Indonesia’s Online Lending Debt Hits Record Rp 100.69 Trillion in February 2026


Indonesia’s Financial Services Authority (OJK) reported that the total outstanding financing from the fintech peer-to-peer (P2P) lending industry reached Rp 100.69 trillion as of February 2026, reflecting year-on-year growth of 25.75%. This figure exceeds the Rp 98.54 trillion recorded in January 2026, which itself had already grown 25.52% year-on-year, indicating an accelerating and consistent upward trend. The milestone marks the first time Indonesia’s collective online loan balance has crossed the Rp 100 trillion threshold, a symbolic boundary that reflects the sector’s rapid normalization as a mainstream credit channel.

Key Facts & Background

  • Total outstanding P2P lending financing reached Rp 100.69 trillion in February 2026, up from Rp 98.54 trillion in January 2026 — an addition of more than Rp 2 trillion within a single 30-day period.
  • Outstanding was Rp 96.62 trillion in December 2025, placing the three-month sequential growth from December 2025 to February 2026 at approximately Rp 4.07 trillion.
  • For comparative context, outstanding P2P lending as of February 2025 stood at Rp 80.07 trillion, with a year-on-year growth rate of 31.06% at that time — meaning absolute loan volumes have grown by approximately Rp 20.62 trillion in the 12 months since.
  • The TWP90 rate — the sector’s primary credit risk indicator — rose to 4.54% in February 2026, up from 4.38% in January 2026.
  • On a year-on-year basis, the TWP90 has nearly doubled, rising from 2.78% in February 2025 to 4.54% in February 2026, while the OJK’s safety threshold for the indicator remains set at below 5%.
  • As of February 13, 2026, OJK officially listed 95 licensed P2P lending operators in Indonesia, down from 97 in January 2025, reflecting ongoing consolidation.
  • Of the 95 licensed operators, 10 had not yet met the minimum equity requirement of Rp 12.5 billion as of February 2026, an increase from 9 non-compliant operators recorded in January 2026. All 10 have submitted action plans covering options such as additional shareholder capital injection, recruitment of new investors, or merger.
  • OJK has continued to tighten minimum capital rules and interest rate caps to reduce the risk of default among lower-income borrowers, with oversight to ensure that high growth is accompanied by healthy credit quality.
  • The broader PVML sector — which includes multifinance companies, venture capital, and microfinance — recorded total receivables of Rp 512.14 trillion as of February 2026, growing 1.01% year-on-year, far below the P2P lending segment’s expansion rate.

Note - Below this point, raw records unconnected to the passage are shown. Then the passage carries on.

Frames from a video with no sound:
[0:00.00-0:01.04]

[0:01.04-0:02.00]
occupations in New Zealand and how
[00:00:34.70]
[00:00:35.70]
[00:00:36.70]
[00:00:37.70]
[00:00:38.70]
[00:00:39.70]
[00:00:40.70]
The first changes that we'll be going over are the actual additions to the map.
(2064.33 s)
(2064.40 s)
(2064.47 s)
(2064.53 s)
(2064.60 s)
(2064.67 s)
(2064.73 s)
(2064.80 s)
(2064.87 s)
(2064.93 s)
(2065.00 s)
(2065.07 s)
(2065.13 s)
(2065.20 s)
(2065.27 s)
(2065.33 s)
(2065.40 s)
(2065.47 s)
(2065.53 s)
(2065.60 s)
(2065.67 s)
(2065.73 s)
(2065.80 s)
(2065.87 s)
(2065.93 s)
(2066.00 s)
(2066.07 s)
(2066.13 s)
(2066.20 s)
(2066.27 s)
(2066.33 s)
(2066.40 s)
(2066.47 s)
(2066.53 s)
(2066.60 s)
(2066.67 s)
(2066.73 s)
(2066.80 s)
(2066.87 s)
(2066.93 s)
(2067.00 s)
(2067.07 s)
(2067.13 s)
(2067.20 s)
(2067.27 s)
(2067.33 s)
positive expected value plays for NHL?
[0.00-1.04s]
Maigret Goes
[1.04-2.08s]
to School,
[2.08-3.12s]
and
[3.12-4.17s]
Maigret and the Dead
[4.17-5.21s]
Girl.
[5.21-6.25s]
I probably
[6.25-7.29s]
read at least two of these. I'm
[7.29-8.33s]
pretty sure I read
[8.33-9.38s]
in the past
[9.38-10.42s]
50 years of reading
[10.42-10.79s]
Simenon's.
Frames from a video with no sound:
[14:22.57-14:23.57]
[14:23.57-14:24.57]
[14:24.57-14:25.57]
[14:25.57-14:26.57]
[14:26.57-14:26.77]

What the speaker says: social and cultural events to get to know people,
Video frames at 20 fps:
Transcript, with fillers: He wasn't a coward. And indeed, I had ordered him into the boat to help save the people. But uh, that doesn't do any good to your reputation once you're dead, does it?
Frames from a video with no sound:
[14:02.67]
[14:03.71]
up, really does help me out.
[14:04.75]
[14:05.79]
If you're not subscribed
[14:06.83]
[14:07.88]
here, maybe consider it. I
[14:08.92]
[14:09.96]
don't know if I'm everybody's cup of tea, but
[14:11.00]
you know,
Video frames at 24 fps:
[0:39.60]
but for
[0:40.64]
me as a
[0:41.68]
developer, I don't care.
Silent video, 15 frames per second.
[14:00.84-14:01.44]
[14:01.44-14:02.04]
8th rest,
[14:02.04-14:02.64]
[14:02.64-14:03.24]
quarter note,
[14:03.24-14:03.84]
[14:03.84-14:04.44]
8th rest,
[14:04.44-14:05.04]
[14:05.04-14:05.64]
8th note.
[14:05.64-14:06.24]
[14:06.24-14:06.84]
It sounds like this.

Note: Multi-source AI data analytics, with the possibility of inaccuracies.

Insights

Reaching Rp 100 trillion in total online loans is not just a symbolic number — it tells us something real about how deeply digital lending has worked its way into everyday Indonesian life. A lot of people borrowing through these apps are those who never had easy access to a bank loan: small traders, gig workers, people without a formal credit history. The 25.75% growth rate is fast by any standard — conventional banks didn’t come close to growing at that pace over the same period. So in that sense, online lending is genuinely filling a gap. The question worth asking, though, is what all this borrowing is actually being used for. If most of it is going toward paying bills or buying daily necessities rather than building a business or generating income, then the growth looks less like financial empowerment and more like people borrowing to get by — and that’s a harder hole to climb out of.

The more pressing concern sits in the default numbers. The share of borrowers who haven’t repaid after 90 days nearly doubled in a single year, jumping from 2.78% to 4.54%. It hasn’t crossed OJK’s 5% danger line yet, but the direction matters. When more loans are being issued at the same time that more borrowers are struggling to repay, it usually means the pool of new borrowers carries more financial risk than before — which makes sense if household budgets are under pressure. On top of that, 10 of the 95 licensed lenders still don’t meet the basic capital requirement, and that number actually went up from the previous month. Smaller, weaker lenders issuing loans in an environment where defaults are climbing is a combination that can go wrong quickly. OJK is watching and has asked those companies to submit recovery plans, which is the right step — but the overall picture suggests that the online lending industry in Indonesia is heading into its most challenging stretch yet.